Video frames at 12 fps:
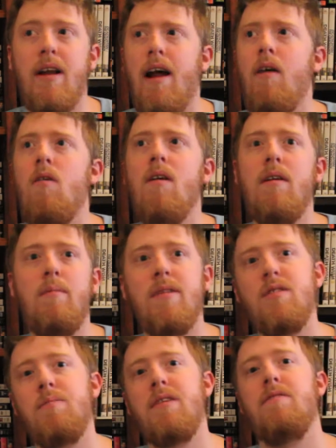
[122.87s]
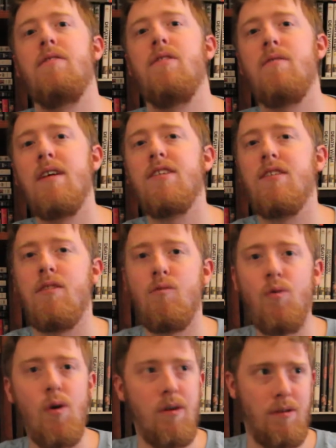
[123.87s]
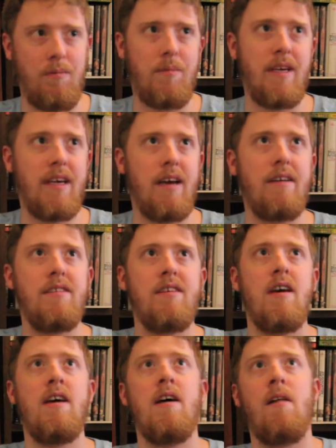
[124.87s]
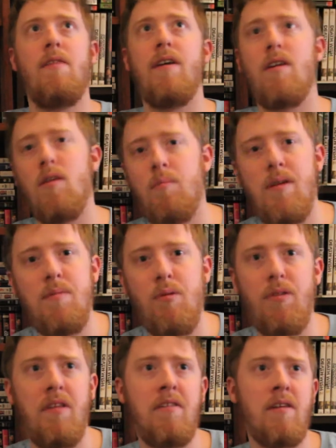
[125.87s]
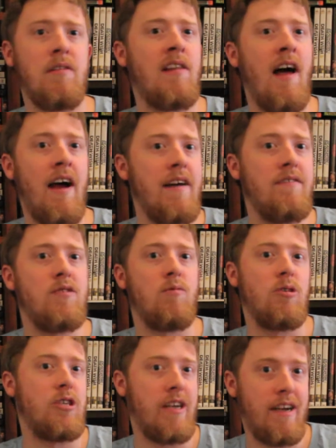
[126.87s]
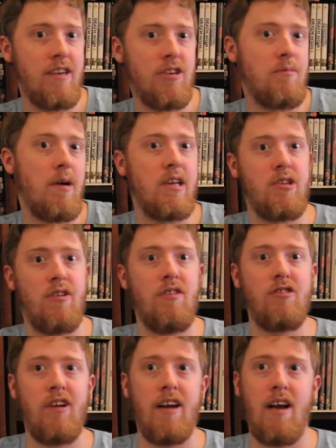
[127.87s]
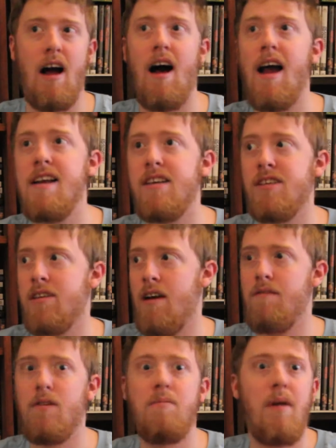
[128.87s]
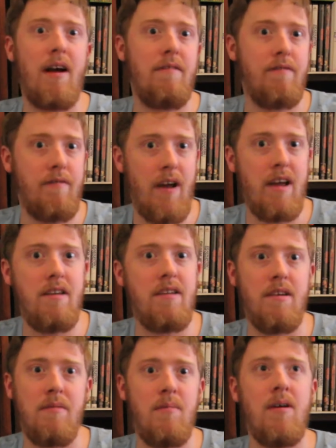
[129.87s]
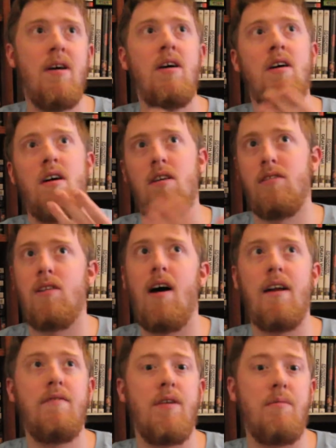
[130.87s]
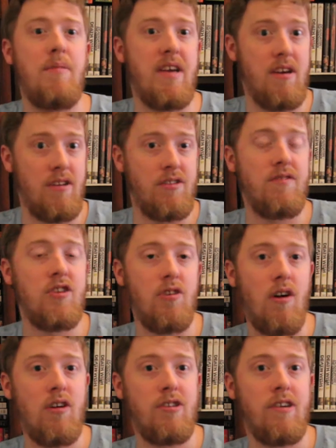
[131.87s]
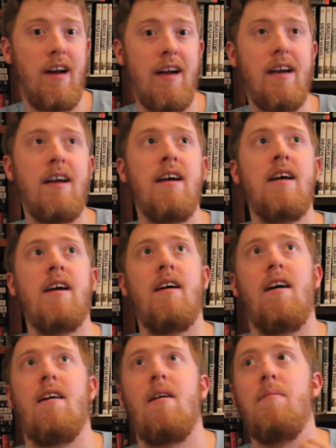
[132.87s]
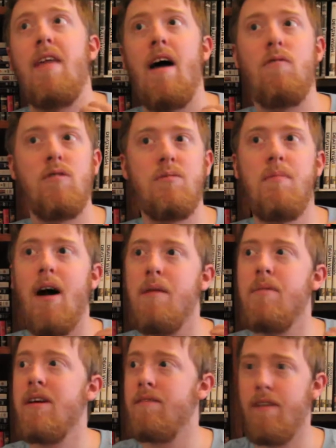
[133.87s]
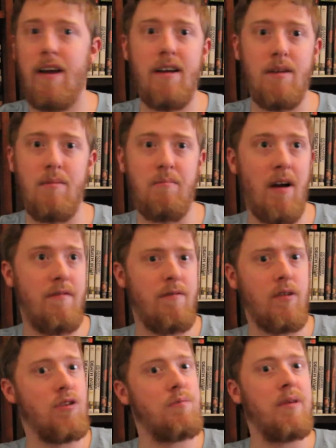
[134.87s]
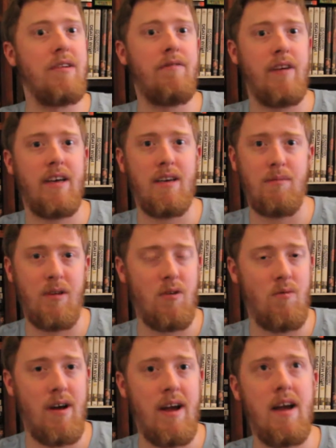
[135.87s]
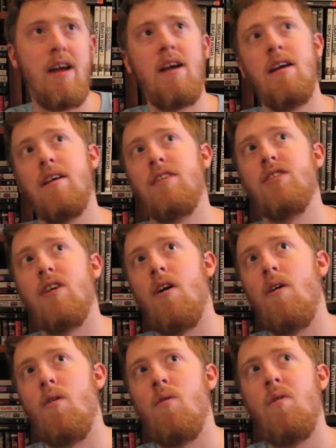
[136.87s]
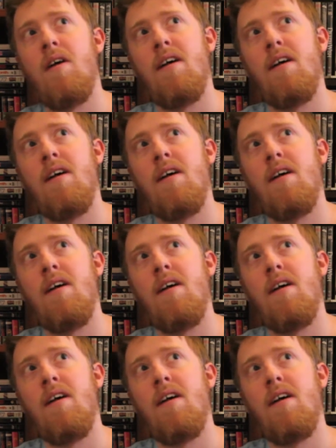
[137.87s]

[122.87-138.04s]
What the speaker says: how hard it must be for the rest of the world, because there are people that their lives were changed by Star Trek. I discovered my fandom, a lot of it, because of Star Trek. That was my big fandom, my first big fandom in a way. So,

■ Work order ■
When you retype the records, keep every word exactly as written and exclude the pictures.

■ Exercise result ■
Video frames at 12 fps:
[122.87s]
[123.87s]
[124.87s]
[125.87s]
[126.87s]
[127.87s]
[128.87s]
[129.87s]
[130.87s]
[131.87s]
[132.87s]
[133.87s]
[134.87s]
[135.87s]
[136.87s]
[137.87s]

[122.87-138.04s]
What the speaker says: how hard it must be for the rest of the world, because there are people that their lives were changed by Star Trek. I discovered my fandom, a lot of it, because of Star Trek. That was my big fandom, my first big fandom in a way. So,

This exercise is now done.